Here’s one of my favorite quotes about criticism —
“You’re never as good as everyone tells you when you win, and you’re never as bad as they say when you lose.” —Lou Holtz
First off, step away from beer. While your taste in ale is commendable, you’re much too young to start drowning your sorrows with alcohol. Wait a few years for something truly worthwhile, like a midlife crisis.
(That was intended as comic relief, not ridicule of your situation.)
First, there’s plenty of people other than Minorities and Women who care about Minorities and Women. They’re out there. You simply have to find them or make your writing available to them.
Use tags that will interest them.
Second … uh, there’s no need for you to be any degree of “White.” The world needs for you to be more “you.” God gave your brownness for a reason. Embrace it, own it, and mine it for all its worth. I’m certain there are many other people out there of all colors who can relate to what you have to say. Truth transcends color.
Don’t believe me?
Case in point: I’m a black man who’s written a blog post that a brown man (you) and people of a variety of colors have recommended.
Remember, art that is created from that artist’s personal point of view is what has to the potential to make it great. Take Billy Joel for example. When you look at his biggest hits, the majority of them are rooted in his triumphs, foibles, or life challenges.
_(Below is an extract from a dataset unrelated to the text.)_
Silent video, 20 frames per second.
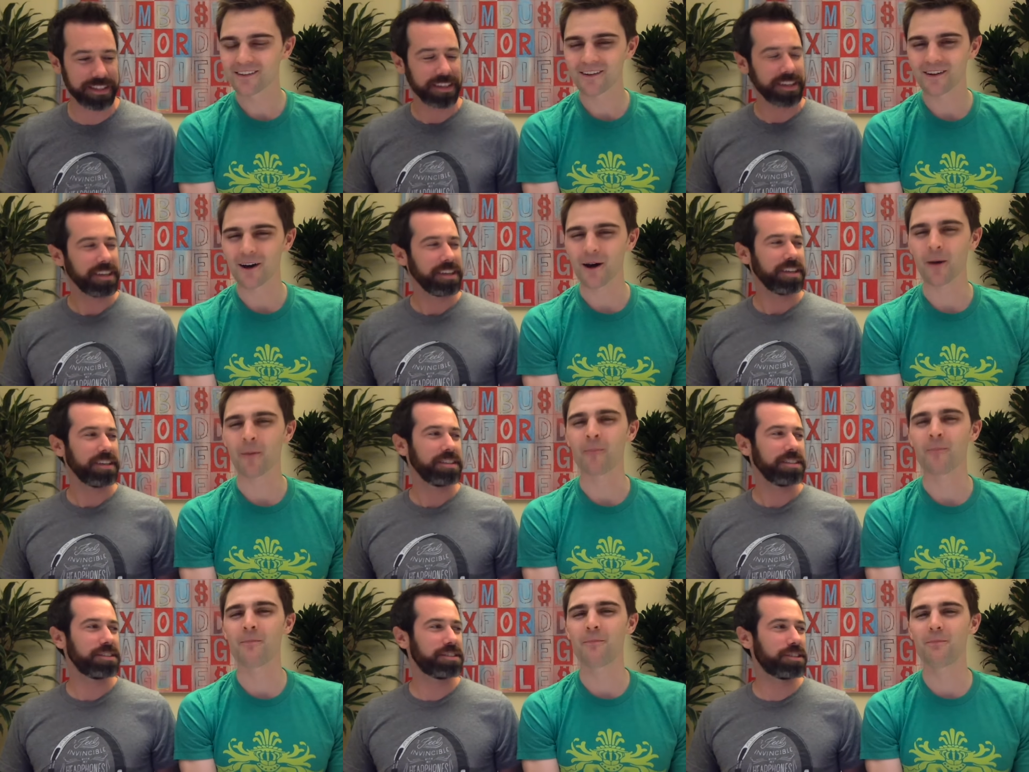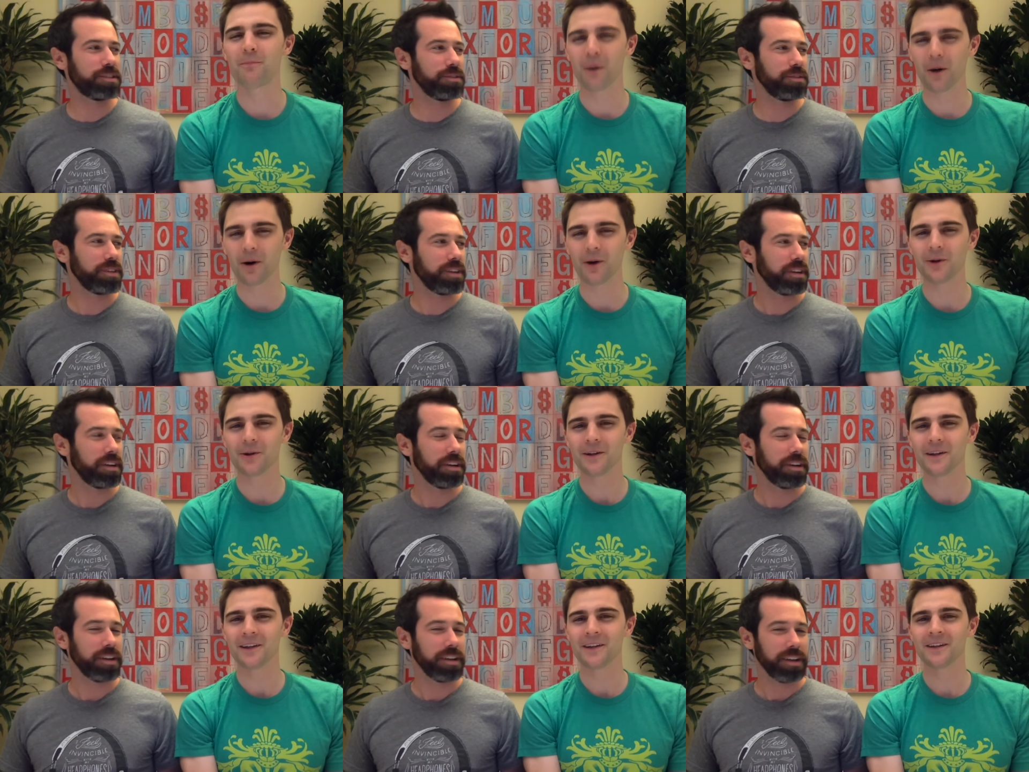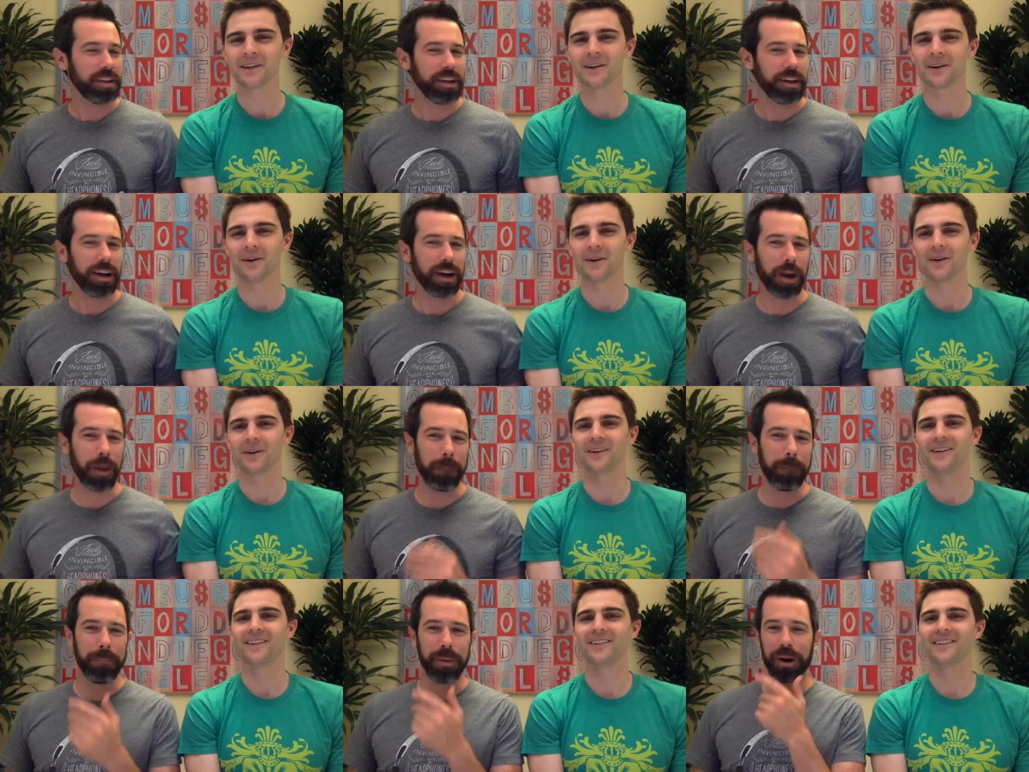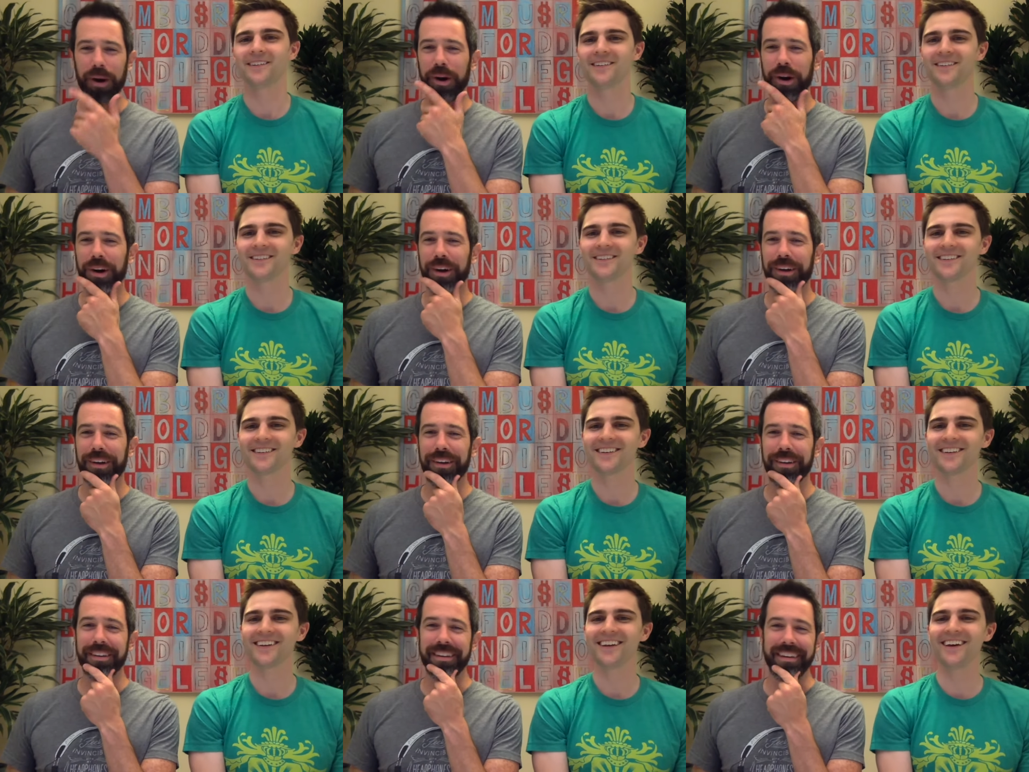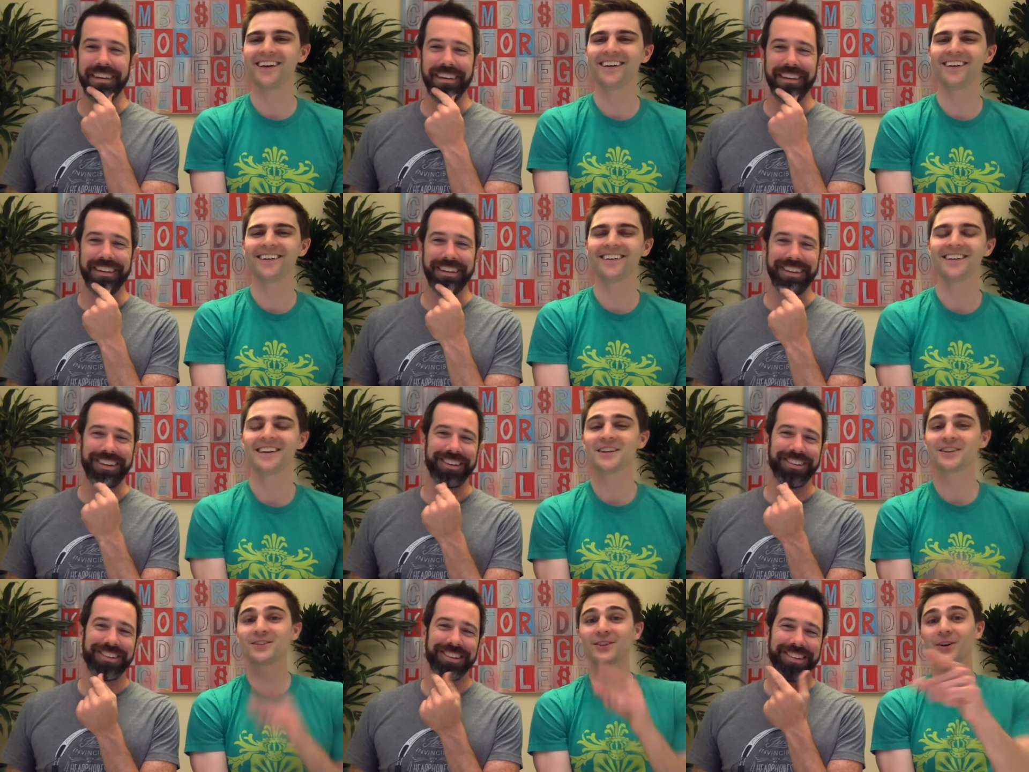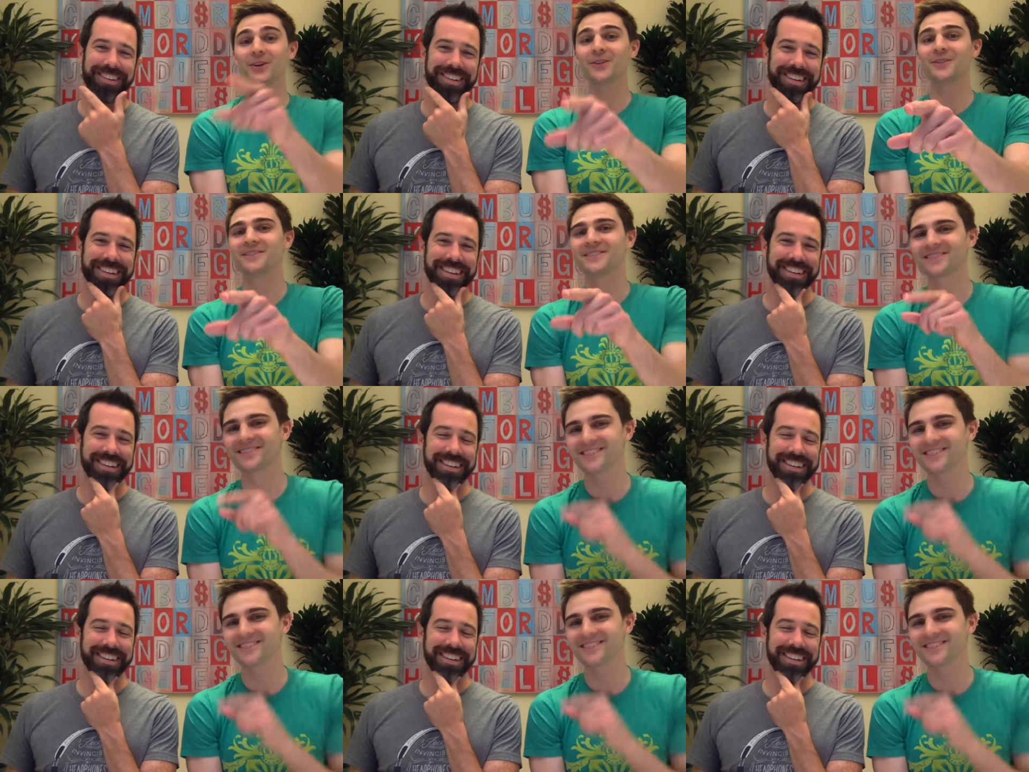Speaker 1: A to bald eagle. A bald eagle.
“Uptown Girl,” his absolute adoration of then wife Christie Brinkley.
“Piano Man,” his struggling to get a music career going.
Even Taylor Swift. Her music may be quintessential pop, but her lyrics resonate with her fans because she’s telling stories about real life experiences to which her fans can easily relate.
Now that I’be blathered on, I bet you’ve already got this figured out.
“Embrace all that you are and strive to become all that God created you to be.”